ШО Вообще сама не пишет?

— Я думаю, она намечает какие-то вещи, я же свечку не держала. Но двадцать книг в год не писал даже Юлиан Семенов, который рассказывал, что у него было такое как бы литературное повреждение — перед его глазами словно была бегущая строка, как на здании «Известий», и он за ней записывал. Бывает и так, у людей вообще странная мозговая деятельность, но у Донцовой нет даже этого. У нее есть какие-то мелкие рабы, которые все записывают.

ШО Ну, может, она хотя бы начинала сама? Она ведь тоже болела…

— Да знаю! Она приходила к нам на «Школу злословия» и на голубом глазу несла всю эту пургу! Смотрю на нее и думаю: я же вижу, что ты врешь, зачем же ты мне врешь? Я же могу и палкой с гвоздем по лицу ударить! Просто жалко тебя, поэтому я промолчу, буду фальшиво улыбаться и вежливо кивать.

ШО Вам часто приходилось приглашать на «Школу злословия» людей, которых хотелось ударить по лицу палкой с гвоздем?

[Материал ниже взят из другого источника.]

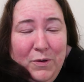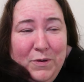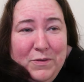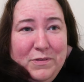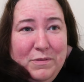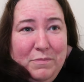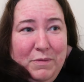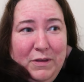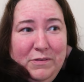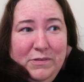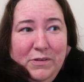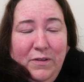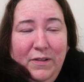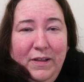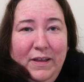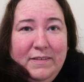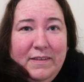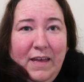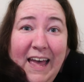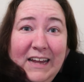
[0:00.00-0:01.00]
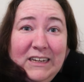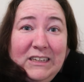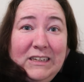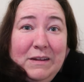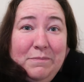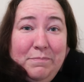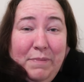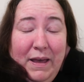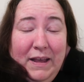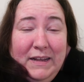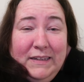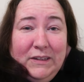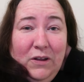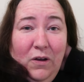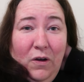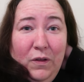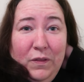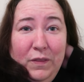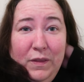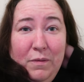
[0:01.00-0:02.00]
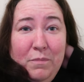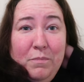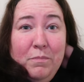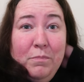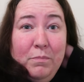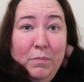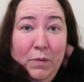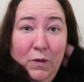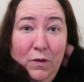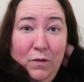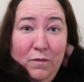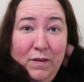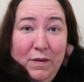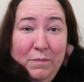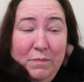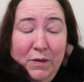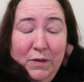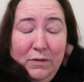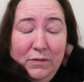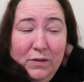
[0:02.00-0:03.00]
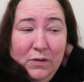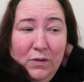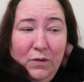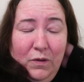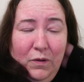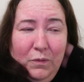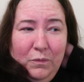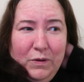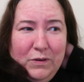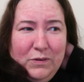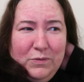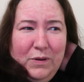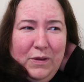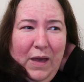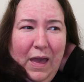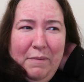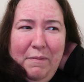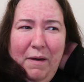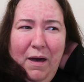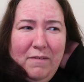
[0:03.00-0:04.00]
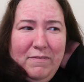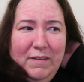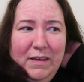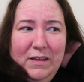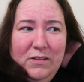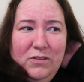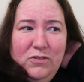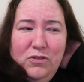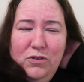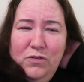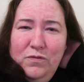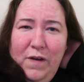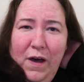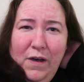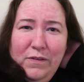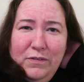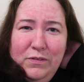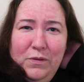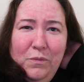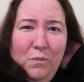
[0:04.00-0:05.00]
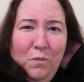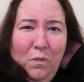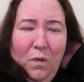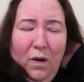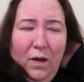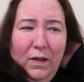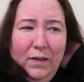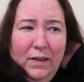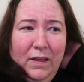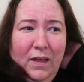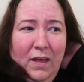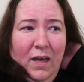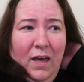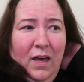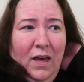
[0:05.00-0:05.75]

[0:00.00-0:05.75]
Rouge the Musical, it's actually based on the movie musical, which came out, I think, in 2001.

— Все реже и реже. Раньше это была задача нашей программы, ее смысл. Увы, эти свежие цветущие времена довольно быстро ушли, поперла цензура, люди стали бояться. Мы сначала политиков хотели звать, потому что заявленная идея «Школы злословия» была, так сказать, снятие масок. Ее автор Юрий Богомолов хотел отделить частное лицо от общественного, и это касалось прежде всего политиков. Вот у актеров вообще нету частного лица, поэтому мы их никогда не зовем. Это бесполезно, вы не можете узнать, кто они на самом деле есть.

ШО Актер всегда актерствует?

— Да. Это его жизнь, он всегда в этих личинах и масках. Мы его видим в разных ролях и можем как-то экстраполировать его истинную сущность, но она никогда не проявляется, даже когда он пьянствует. А он пьянствует, как раз чтобы затушевать вот это отсутствие материального стержня.

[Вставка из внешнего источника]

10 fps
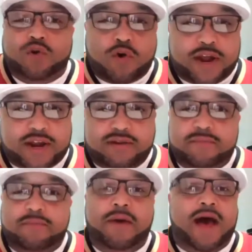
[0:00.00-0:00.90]
I'm
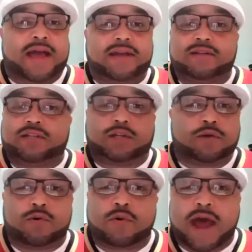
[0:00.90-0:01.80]
joined by
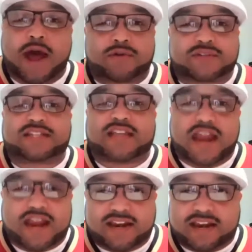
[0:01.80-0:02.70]
two
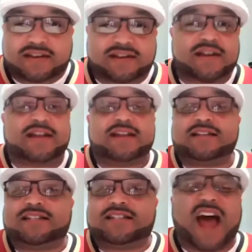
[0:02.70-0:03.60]
outstanding,
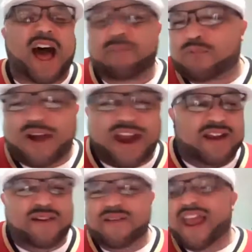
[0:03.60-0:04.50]

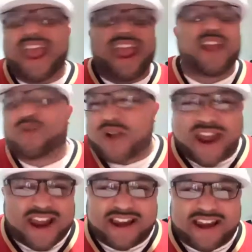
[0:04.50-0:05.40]
top-rate,
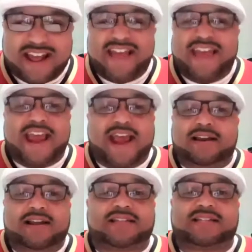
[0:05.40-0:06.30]
A-grade
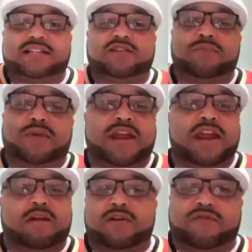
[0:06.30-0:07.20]
analysts that
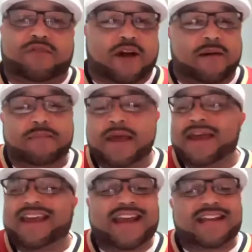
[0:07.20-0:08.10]
you've been hearing
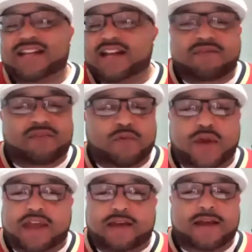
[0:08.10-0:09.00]
from each and
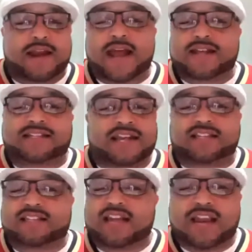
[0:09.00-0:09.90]
every week, and
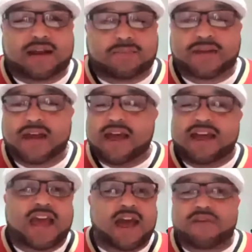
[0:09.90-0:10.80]
that's the esteemed
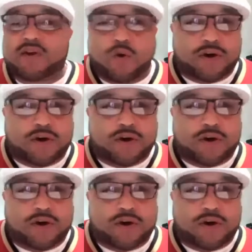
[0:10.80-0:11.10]
Kevin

ШО Мне казалось, что в «Школе злословия» вы исполняли роль злого полицейского, а Авдотья Смирнова — доброго.

— Никогда такого не было, это иллюзия. Наверное, все дело в личностных особенностях.

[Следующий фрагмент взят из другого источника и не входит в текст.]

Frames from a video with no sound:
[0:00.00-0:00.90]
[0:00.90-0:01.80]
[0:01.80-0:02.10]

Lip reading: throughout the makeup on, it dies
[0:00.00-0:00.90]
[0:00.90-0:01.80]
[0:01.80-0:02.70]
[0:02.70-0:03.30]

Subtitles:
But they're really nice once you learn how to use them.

ШО Авдотья тоже может ударить палкой с гвоздем?

— Может, но в другой стилистике. Мы же обе не профессионалы. Мы даже не журналисты.

ШО Может, вы уже стали профессионалами, за такой-то срок?

— Нет, к счастью, не стали. Мы просто привыкли к тому, что, кто бы ни пришел, мы с ним так или иначе поговорим, но это уже не то. Весь интерес стерся — для меня.

ШО Были случаи, когда человек уходил с записи, и случаи, когда программу не выпускали в эфир. Можете их вспомнить?

— Конечно. Первым ушел безумный художник Шилов. Мы знали, что он безумен и старались быть с ним предельно вежливыми, но он, как всегда, начал: лучший художник всех времен и народов это Шишкин, импрессионисты и постимпрессионисты ужасны… Мы готовы были с ним полностью согласиться, но попросили его сказать, чем же все-таки ужасен Ван Гог, а то мы не понимаем. Тут он сорвал с себя микрофон и с криком, что его давно так никто не оскорблял, выбежал вон. Это была 13-я минута записи.

Второй ушедший человек был Леня Парфенов, который тщательно и профессионально высидел все 52 минуты и после этого ушел, как будто он эти минуты считал. Программа с ним не вышла, хотя она существует в наших загашниках, но он сказал, что не хочет, чтобы она выходила. И хотя он нас тем самым кинул на деньги — и Леня это знал как профессионал, — но если человек говорит, что программа не должна выходить, значит, она не выйдет.

Еще были три случая, когда люди не уходили, но программу выпускать запретили. Среди них случай с Петей Авеном, но в отличие от остальных программу он выкупил. Это 10 тысяч долларов стоит, для него совсем не много.

ШО А случаи цензуры?

— Таких немало. Были загадочные и полузагадочные — таковыми я называю те, когда мы договаривались насчет какого-то человека непосредственно с руководством канала. Получается мирнейшая программа про птичек и цветочки — а нам ее берут и не разрешают. Это были Антон Носик, Евгения Альбац, Георгий Сатаров, Евгений Сатановский.